Please, could you print all the lines below exactly, leaving out the pictures?

○ ○ ○ ○ ○ ○ ○

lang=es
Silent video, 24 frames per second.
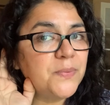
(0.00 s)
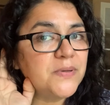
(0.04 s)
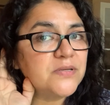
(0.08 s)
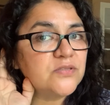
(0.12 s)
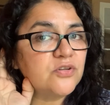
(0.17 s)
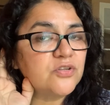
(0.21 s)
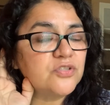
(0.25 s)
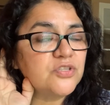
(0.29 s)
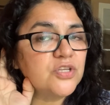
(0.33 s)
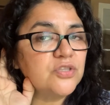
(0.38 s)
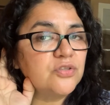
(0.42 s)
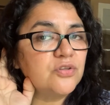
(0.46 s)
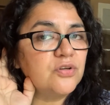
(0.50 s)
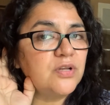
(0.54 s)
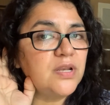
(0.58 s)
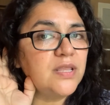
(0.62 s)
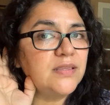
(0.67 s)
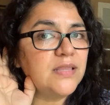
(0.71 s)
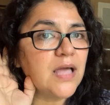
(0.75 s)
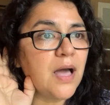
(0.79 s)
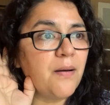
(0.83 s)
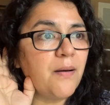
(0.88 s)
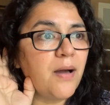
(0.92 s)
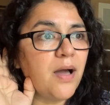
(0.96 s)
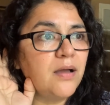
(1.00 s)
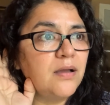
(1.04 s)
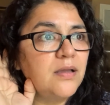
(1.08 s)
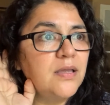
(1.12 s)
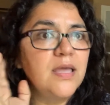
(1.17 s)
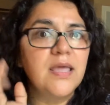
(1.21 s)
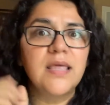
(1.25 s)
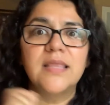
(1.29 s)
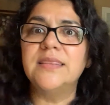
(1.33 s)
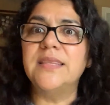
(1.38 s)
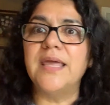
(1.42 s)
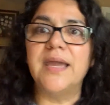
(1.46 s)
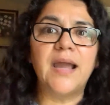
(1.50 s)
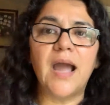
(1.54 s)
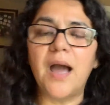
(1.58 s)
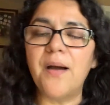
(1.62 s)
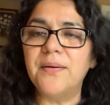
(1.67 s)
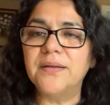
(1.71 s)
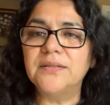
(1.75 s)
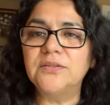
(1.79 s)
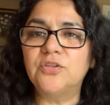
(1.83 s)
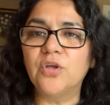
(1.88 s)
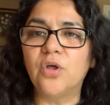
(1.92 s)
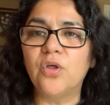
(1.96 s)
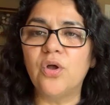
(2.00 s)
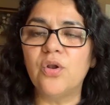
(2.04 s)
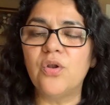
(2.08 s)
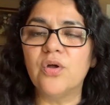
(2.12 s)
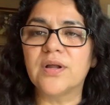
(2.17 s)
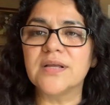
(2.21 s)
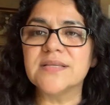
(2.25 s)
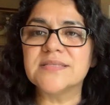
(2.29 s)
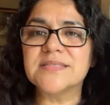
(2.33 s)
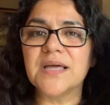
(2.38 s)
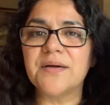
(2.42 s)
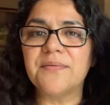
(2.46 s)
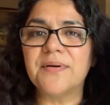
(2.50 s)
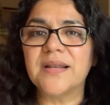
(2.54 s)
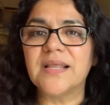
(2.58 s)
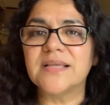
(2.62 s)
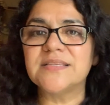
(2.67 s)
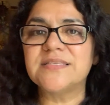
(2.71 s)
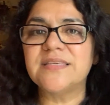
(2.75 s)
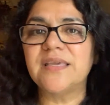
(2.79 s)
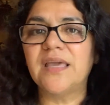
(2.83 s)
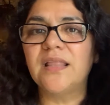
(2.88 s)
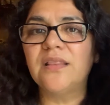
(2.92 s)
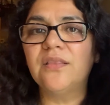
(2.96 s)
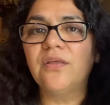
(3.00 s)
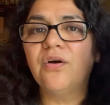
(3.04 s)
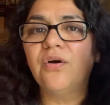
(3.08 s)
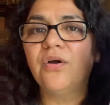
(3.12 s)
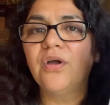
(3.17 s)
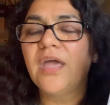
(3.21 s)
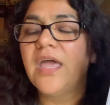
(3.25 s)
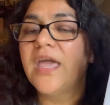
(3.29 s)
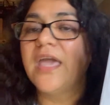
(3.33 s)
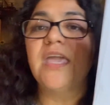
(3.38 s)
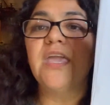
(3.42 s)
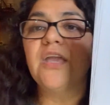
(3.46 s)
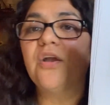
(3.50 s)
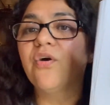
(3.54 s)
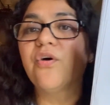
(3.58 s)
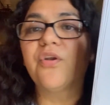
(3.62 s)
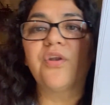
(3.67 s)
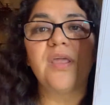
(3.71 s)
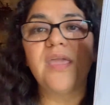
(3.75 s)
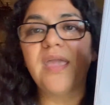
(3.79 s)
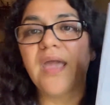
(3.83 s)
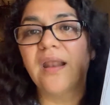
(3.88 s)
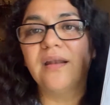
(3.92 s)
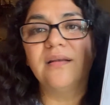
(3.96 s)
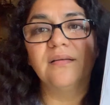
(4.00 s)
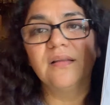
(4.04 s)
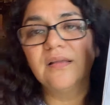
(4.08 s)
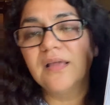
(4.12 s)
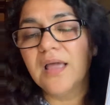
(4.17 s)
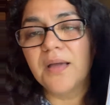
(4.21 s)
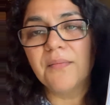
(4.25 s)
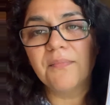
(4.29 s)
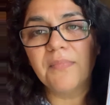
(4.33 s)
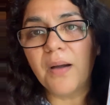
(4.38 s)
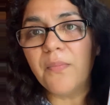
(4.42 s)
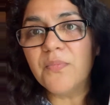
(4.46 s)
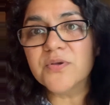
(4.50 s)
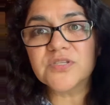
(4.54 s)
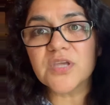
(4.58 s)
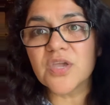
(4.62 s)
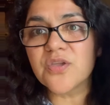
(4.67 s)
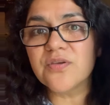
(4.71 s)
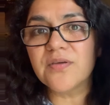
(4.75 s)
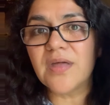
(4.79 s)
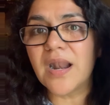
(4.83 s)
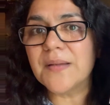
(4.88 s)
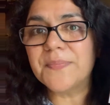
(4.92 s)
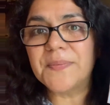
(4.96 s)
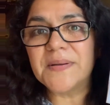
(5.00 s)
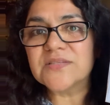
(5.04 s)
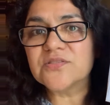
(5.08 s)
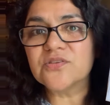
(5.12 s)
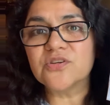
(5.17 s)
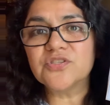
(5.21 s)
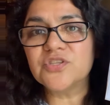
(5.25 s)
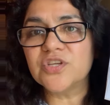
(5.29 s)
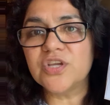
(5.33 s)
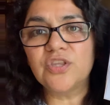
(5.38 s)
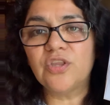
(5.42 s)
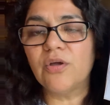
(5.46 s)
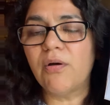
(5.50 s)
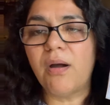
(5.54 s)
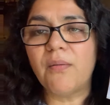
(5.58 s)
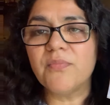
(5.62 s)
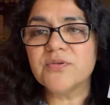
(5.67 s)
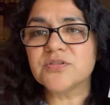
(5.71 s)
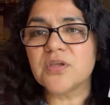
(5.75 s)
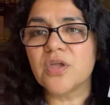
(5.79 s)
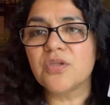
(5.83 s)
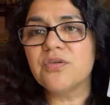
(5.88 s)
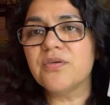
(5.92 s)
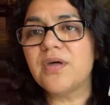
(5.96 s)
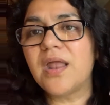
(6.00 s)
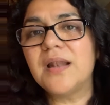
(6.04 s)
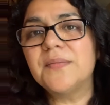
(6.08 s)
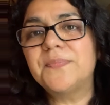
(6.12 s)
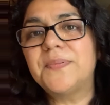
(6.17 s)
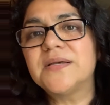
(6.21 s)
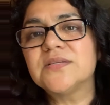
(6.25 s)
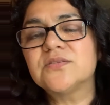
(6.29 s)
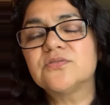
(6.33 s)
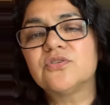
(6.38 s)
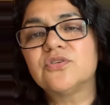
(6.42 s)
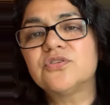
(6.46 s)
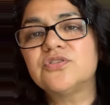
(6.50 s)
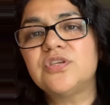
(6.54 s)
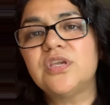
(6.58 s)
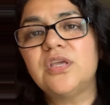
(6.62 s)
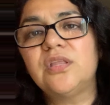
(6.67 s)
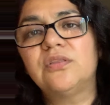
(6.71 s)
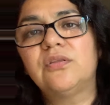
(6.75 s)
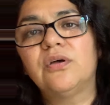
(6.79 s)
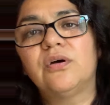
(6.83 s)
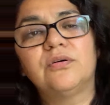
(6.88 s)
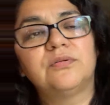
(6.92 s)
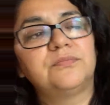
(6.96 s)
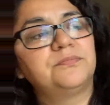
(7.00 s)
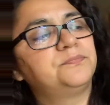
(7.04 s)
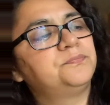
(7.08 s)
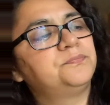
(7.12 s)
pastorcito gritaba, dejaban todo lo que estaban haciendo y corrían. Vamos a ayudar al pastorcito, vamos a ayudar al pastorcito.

○ ○ ○ ○ ○ ○ ○

OUTPUT:
lang=es
Silent video, 24 frames per second.
(0.00 s)
(0.04 s)
(0.08 s)
(0.12 s)
(0.17 s)
(0.21 s)
(0.25 s)
(0.29 s)
(0.33 s)
(0.38 s)
(0.42 s)
(0.46 s)
(0.50 s)
(0.54 s)
(0.58 s)
(0.62 s)
(0.67 s)
(0.71 s)
(0.75 s)
(0.79 s)
(0.83 s)
(0.88 s)
(0.92 s)
(0.96 s)
(1.00 s)
(1.04 s)
(1.08 s)
(1.12 s)
(1.17 s)
(1.21 s)
(1.25 s)
(1.29 s)
(1.33 s)
(1.38 s)
(1.42 s)
(1.46 s)
(1.50 s)
(1.54 s)
(1.58 s)
(1.62 s)
(1.67 s)
(1.71 s)
(1.75 s)
(1.79 s)
(1.83 s)
(1.88 s)
(1.92 s)
(1.96 s)
(2.00 s)
(2.04 s)
(2.08 s)
(2.12 s)
(2.17 s)
(2.21 s)
(2.25 s)
(2.29 s)
(2.33 s)
(2.38 s)
(2.42 s)
(2.46 s)
(2.50 s)
(2.54 s)
(2.58 s)
(2.62 s)
(2.67 s)
(2.71 s)
(2.75 s)
(2.79 s)
(2.83 s)
(2.88 s)
(2.92 s)
(2.96 s)
(3.00 s)
(3.04 s)
(3.08 s)
(3.12 s)
(3.17 s)
(3.21 s)
(3.25 s)
(3.29 s)
(3.33 s)
(3.38 s)
(3.42 s)
(3.46 s)
(3.50 s)
(3.54 s)
(3.58 s)
(3.62 s)
(3.67 s)
(3.71 s)
(3.75 s)
(3.79 s)
(3.83 s)
(3.88 s)
(3.92 s)
(3.96 s)
(4.00 s)
(4.04 s)
(4.08 s)
(4.12 s)
(4.17 s)
(4.21 s)
(4.25 s)
(4.29 s)
(4.33 s)
(4.38 s)
(4.42 s)
(4.46 s)
(4.50 s)
(4.54 s)
(4.58 s)
(4.62 s)
(4.67 s)
(4.71 s)
(4.75 s)
(4.79 s)
(4.83 s)
(4.88 s)
(4.92 s)
(4.96 s)
(5.00 s)
(5.04 s)
(5.08 s)
(5.12 s)
(5.17 s)
(5.21 s)
(5.25 s)
(5.29 s)
(5.33 s)
(5.38 s)
(5.42 s)
(5.46 s)
(5.50 s)
(5.54 s)
(5.58 s)
(5.62 s)
(5.67 s)
(5.71 s)
(5.75 s)
(5.79 s)
(5.83 s)
(5.88 s)
(5.92 s)
(5.96 s)
(6.00 s)
(6.04 s)
(6.08 s)
(6.12 s)
(6.17 s)
(6.21 s)
(6.25 s)
(6.29 s)
(6.33 s)
(6.38 s)
(6.42 s)
(6.46 s)
(6.50 s)
(6.54 s)
(6.58 s)
(6.62 s)
(6.67 s)
(6.71 s)
(6.75 s)
(6.79 s)
(6.83 s)
(6.88 s)
(6.92 s)
(6.96 s)
(7.00 s)
(7.04 s)
(7.08 s)
(7.12 s)
pastorcito gritaba, dejaban todo lo que estaban haciendo y corrían. Vamos a ayudar al pastorcito, vamos a ayudar al pastorcito.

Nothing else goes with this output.